++++ Materials provided ++++

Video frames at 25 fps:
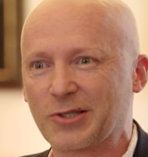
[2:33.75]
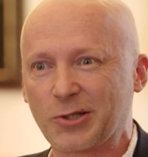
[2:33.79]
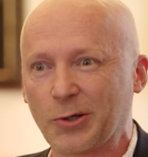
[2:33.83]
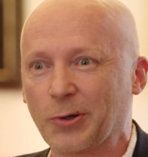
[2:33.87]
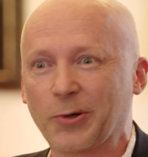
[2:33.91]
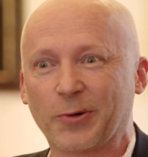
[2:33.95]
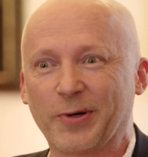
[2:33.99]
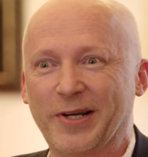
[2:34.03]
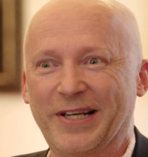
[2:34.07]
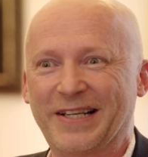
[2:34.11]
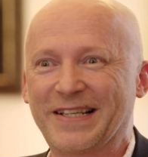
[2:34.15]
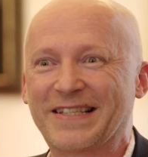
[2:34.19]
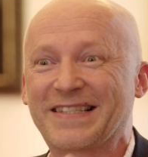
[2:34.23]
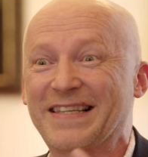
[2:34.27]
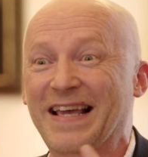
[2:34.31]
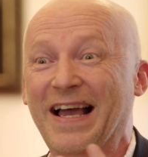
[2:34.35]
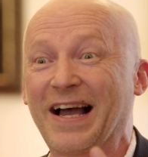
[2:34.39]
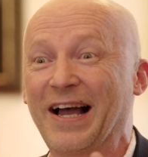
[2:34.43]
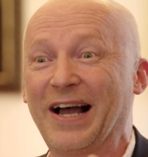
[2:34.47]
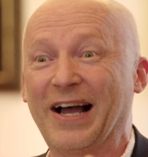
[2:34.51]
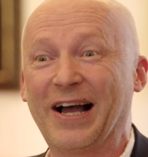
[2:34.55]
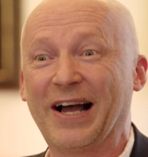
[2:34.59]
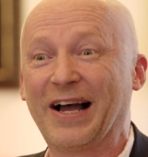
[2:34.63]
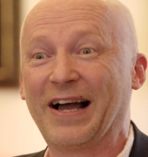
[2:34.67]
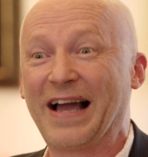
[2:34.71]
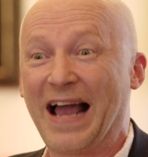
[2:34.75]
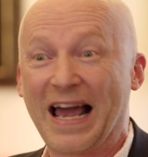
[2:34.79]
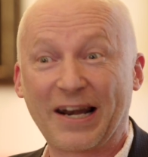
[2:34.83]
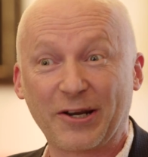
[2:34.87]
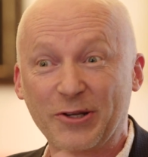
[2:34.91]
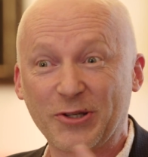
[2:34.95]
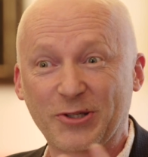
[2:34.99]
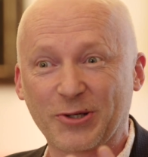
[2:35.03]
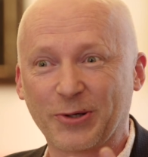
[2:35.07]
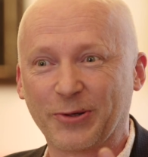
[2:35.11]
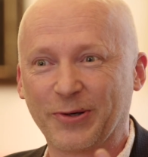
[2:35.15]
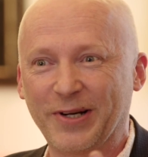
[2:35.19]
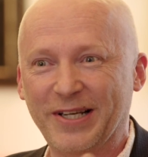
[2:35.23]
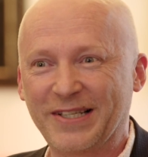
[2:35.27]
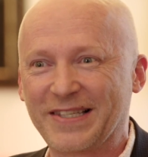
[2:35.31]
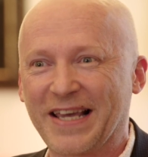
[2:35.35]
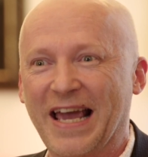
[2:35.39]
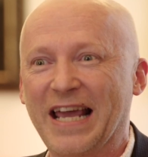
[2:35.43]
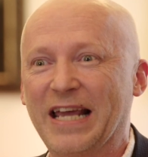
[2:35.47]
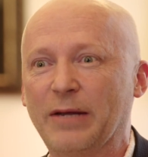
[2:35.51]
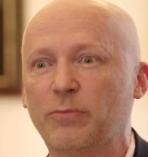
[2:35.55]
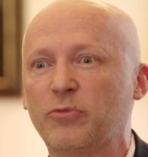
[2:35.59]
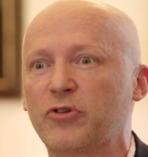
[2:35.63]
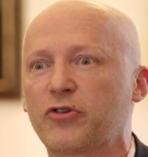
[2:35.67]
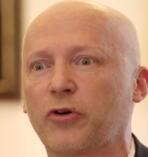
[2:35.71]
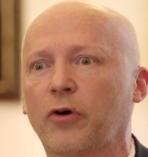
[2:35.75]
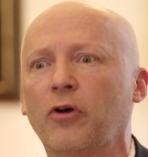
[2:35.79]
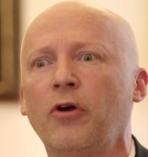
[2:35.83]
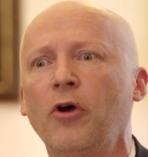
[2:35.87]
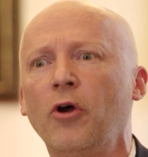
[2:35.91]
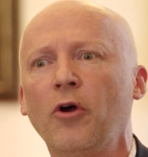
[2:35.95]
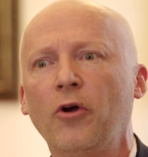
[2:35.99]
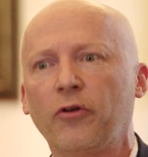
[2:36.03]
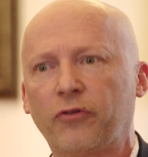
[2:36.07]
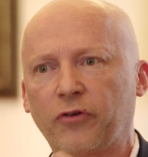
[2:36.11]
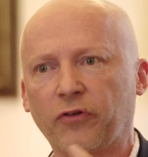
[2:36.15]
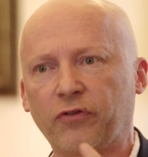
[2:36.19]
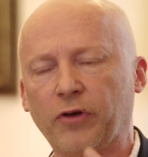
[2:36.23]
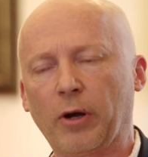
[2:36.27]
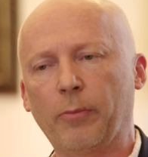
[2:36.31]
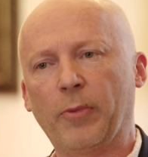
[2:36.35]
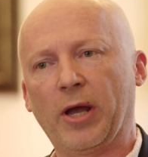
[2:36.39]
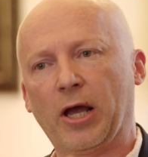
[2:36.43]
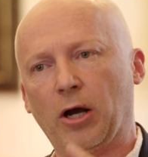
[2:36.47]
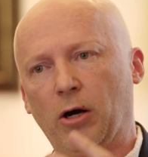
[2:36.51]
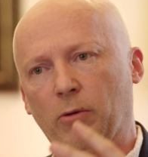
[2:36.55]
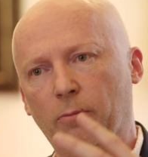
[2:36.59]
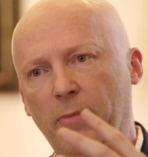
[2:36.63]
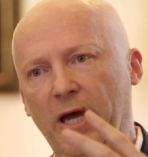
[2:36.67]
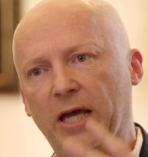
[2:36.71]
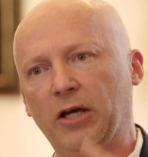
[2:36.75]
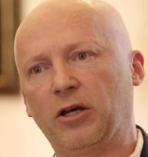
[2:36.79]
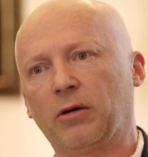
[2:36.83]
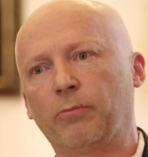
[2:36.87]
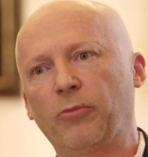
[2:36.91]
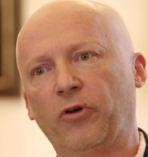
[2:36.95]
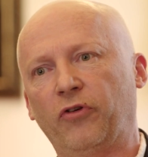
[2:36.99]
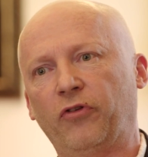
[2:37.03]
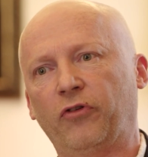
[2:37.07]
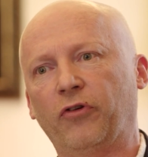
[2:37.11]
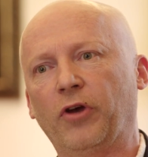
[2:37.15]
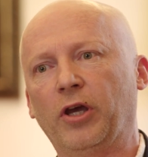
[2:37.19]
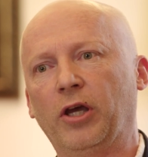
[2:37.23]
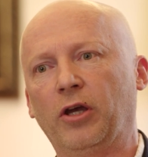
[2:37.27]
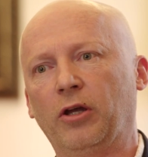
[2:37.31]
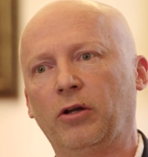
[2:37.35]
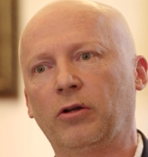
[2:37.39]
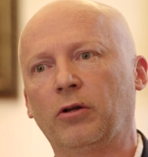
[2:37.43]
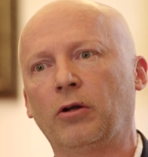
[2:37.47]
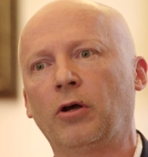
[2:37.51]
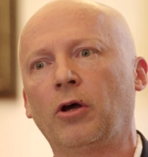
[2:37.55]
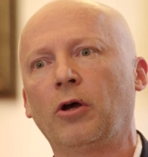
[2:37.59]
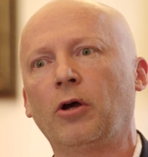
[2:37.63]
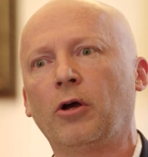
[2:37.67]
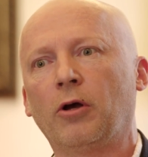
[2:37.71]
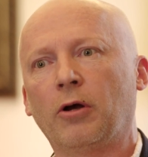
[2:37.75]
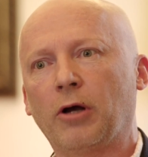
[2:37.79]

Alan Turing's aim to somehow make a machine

++++
++++ Materials provided ++++

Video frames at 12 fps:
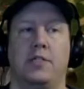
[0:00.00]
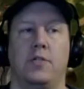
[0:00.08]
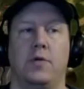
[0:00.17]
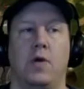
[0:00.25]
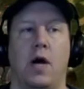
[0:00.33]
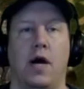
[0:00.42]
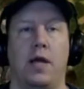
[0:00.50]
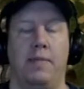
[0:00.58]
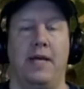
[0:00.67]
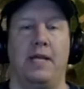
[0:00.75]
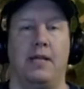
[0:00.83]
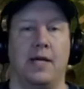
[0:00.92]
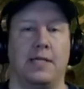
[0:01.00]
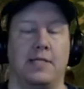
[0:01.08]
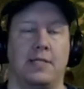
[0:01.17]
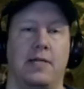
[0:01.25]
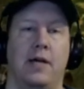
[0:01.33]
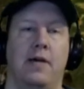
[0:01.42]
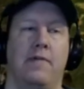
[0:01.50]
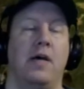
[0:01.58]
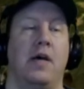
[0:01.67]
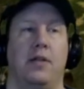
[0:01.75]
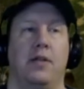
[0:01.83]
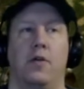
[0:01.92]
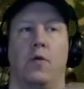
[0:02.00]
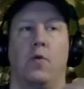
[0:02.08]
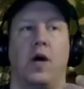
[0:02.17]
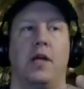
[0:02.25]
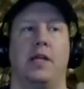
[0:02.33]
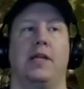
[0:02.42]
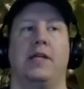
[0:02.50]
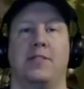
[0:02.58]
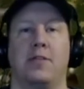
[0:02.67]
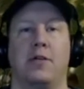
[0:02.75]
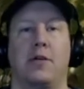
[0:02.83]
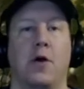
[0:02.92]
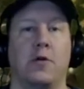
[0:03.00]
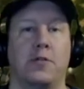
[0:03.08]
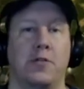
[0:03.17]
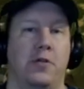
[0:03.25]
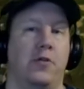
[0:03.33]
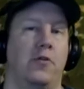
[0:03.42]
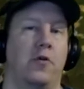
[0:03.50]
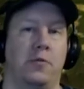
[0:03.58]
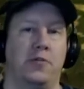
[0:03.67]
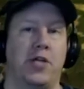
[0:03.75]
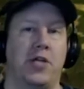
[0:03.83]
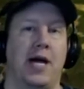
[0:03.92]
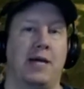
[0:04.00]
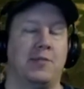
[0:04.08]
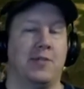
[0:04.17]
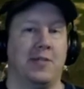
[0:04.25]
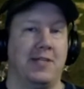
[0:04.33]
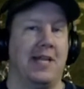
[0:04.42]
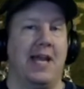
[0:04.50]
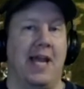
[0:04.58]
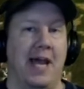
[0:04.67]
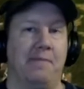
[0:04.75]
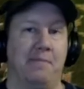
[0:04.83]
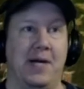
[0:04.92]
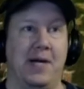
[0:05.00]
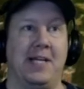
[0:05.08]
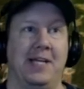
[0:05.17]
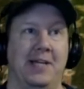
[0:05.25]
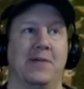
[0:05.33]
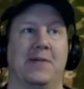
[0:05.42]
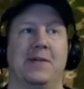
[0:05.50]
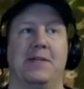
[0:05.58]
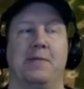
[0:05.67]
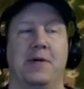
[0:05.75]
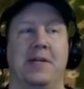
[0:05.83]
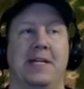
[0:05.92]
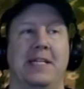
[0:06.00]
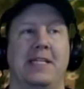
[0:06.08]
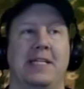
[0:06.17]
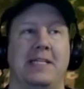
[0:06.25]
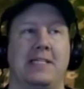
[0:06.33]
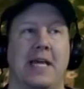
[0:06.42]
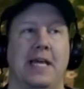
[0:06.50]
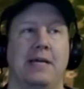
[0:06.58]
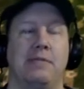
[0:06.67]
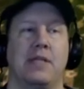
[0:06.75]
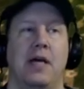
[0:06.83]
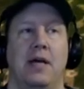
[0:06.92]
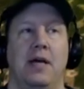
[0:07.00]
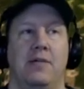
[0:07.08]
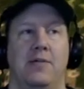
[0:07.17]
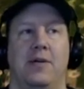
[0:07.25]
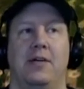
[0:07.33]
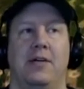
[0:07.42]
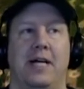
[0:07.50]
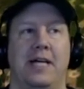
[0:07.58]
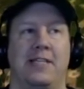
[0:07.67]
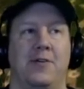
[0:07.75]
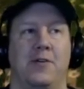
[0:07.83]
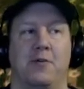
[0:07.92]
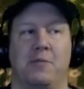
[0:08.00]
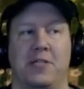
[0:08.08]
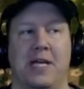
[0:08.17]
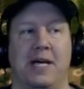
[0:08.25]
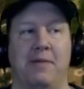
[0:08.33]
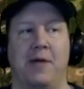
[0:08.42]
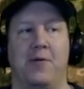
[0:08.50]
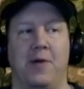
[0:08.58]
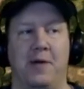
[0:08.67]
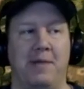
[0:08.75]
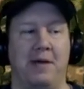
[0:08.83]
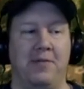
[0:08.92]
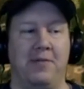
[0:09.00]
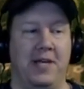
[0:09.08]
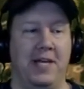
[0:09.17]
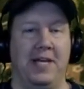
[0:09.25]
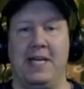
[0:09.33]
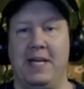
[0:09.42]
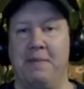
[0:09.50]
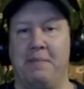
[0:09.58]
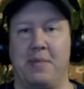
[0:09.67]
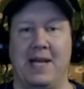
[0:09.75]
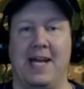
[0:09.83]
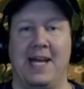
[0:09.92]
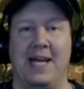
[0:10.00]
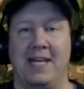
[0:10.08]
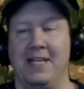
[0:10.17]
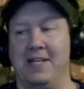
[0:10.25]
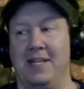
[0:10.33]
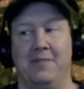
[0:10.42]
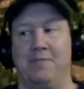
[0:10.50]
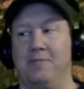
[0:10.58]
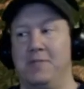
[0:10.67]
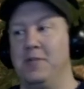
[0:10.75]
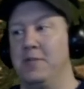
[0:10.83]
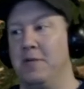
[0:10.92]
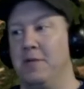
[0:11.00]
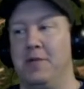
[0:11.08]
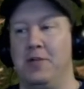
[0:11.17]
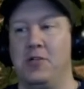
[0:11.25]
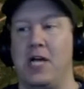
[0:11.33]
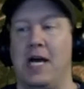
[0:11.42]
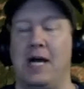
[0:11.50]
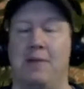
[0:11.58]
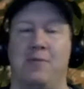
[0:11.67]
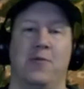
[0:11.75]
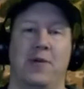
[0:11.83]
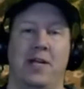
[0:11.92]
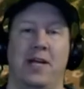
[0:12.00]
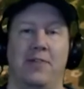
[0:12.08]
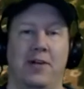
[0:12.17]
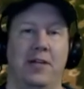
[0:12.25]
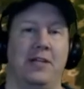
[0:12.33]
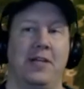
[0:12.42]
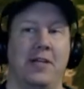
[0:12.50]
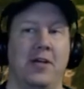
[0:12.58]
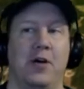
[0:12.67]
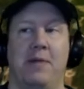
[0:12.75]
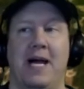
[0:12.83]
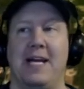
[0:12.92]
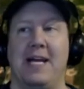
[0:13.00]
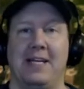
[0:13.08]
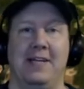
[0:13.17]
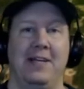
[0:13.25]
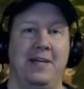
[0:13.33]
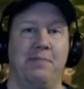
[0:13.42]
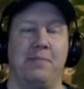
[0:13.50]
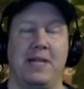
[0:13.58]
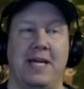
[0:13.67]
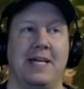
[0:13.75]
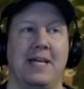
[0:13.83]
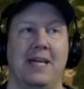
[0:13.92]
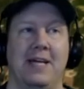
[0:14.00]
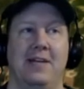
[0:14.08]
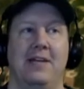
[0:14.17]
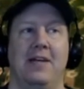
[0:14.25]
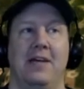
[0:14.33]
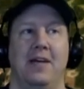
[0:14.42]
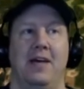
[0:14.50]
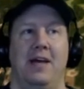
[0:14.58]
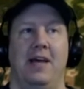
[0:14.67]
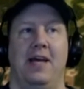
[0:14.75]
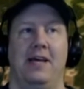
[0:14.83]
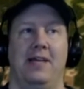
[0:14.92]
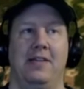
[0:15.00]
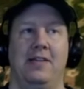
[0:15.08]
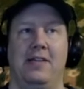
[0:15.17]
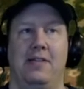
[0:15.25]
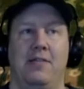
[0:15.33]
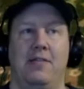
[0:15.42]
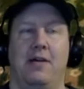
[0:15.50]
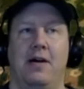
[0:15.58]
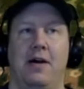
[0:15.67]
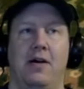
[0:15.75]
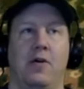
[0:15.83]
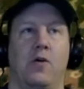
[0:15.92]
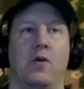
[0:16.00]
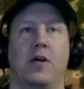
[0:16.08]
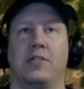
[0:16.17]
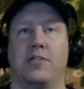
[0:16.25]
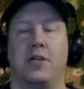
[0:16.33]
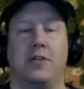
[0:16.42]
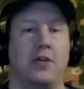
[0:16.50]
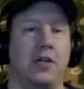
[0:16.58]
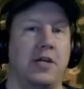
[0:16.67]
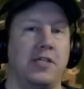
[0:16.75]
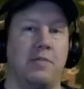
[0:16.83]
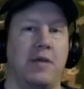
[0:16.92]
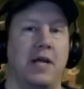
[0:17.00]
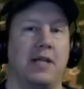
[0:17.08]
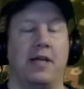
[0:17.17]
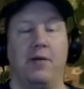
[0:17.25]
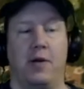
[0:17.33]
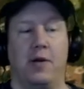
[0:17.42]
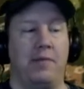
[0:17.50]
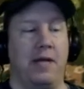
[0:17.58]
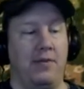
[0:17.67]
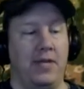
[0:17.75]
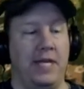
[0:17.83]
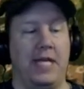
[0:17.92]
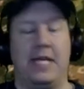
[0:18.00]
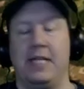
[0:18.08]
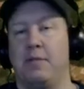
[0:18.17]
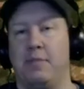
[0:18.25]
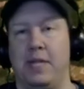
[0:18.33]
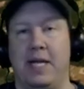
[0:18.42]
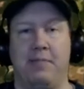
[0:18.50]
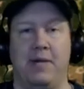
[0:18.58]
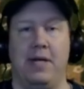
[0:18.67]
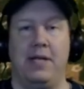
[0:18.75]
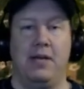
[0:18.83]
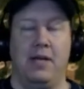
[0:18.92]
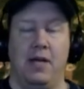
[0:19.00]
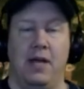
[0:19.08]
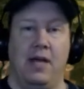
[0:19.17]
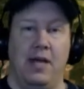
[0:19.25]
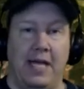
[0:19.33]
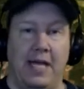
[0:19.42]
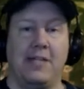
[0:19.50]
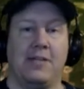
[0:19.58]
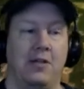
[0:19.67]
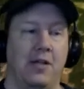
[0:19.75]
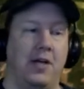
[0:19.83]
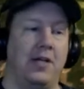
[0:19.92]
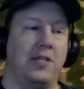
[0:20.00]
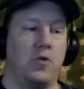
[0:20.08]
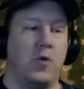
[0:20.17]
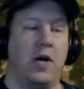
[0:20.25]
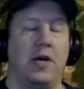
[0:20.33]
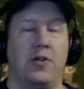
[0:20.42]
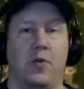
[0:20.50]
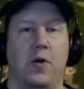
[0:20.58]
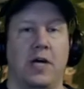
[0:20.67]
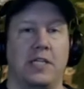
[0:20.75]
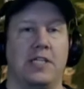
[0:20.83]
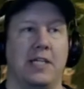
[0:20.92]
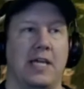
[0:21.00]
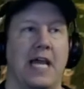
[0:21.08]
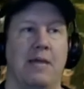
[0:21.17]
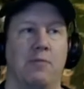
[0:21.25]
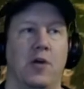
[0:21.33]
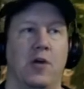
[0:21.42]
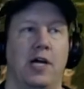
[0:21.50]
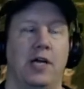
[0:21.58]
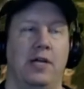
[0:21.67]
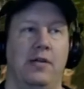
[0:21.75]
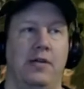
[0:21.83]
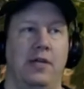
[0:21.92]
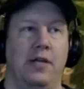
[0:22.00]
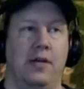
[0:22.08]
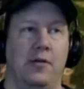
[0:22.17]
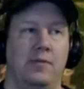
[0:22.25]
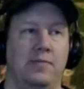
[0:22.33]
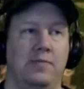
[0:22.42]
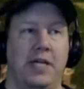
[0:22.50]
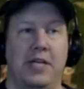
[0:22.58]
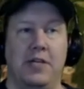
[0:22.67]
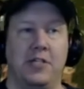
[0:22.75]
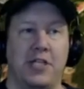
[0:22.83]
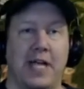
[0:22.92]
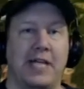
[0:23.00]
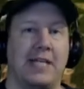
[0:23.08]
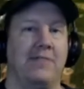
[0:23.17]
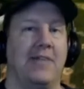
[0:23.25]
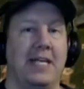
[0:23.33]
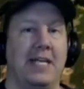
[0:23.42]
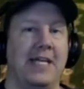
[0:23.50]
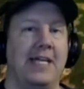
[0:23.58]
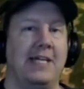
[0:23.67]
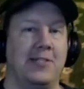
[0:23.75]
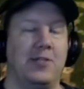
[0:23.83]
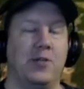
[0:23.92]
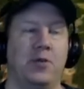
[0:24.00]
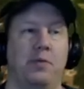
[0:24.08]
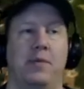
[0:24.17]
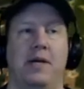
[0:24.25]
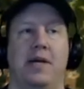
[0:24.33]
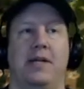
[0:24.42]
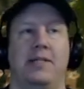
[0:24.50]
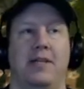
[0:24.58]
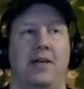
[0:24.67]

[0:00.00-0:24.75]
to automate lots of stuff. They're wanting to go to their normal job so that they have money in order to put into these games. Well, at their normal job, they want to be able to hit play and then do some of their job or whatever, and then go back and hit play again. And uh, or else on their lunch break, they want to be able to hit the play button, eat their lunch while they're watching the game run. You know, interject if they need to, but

++++
++++ Materials provided ++++

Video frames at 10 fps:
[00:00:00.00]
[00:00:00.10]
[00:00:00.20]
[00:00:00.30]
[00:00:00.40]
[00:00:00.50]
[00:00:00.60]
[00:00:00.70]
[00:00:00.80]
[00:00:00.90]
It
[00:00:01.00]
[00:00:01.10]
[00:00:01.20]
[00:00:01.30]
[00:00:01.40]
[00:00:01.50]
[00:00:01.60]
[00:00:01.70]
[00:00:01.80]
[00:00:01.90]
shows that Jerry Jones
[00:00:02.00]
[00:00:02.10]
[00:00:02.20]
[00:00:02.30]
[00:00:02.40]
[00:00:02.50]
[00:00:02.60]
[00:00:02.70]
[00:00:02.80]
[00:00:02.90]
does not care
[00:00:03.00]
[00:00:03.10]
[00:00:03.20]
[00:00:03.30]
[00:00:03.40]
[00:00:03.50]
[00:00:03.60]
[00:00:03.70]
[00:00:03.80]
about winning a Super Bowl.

++++

▶ [What you have to do]
Your answer should consist of the lines from the material that contain "Video".

▶ [Completed task]
Video frames at 25 fps:
Video frames at 12 fps:
Video frames at 10 fps:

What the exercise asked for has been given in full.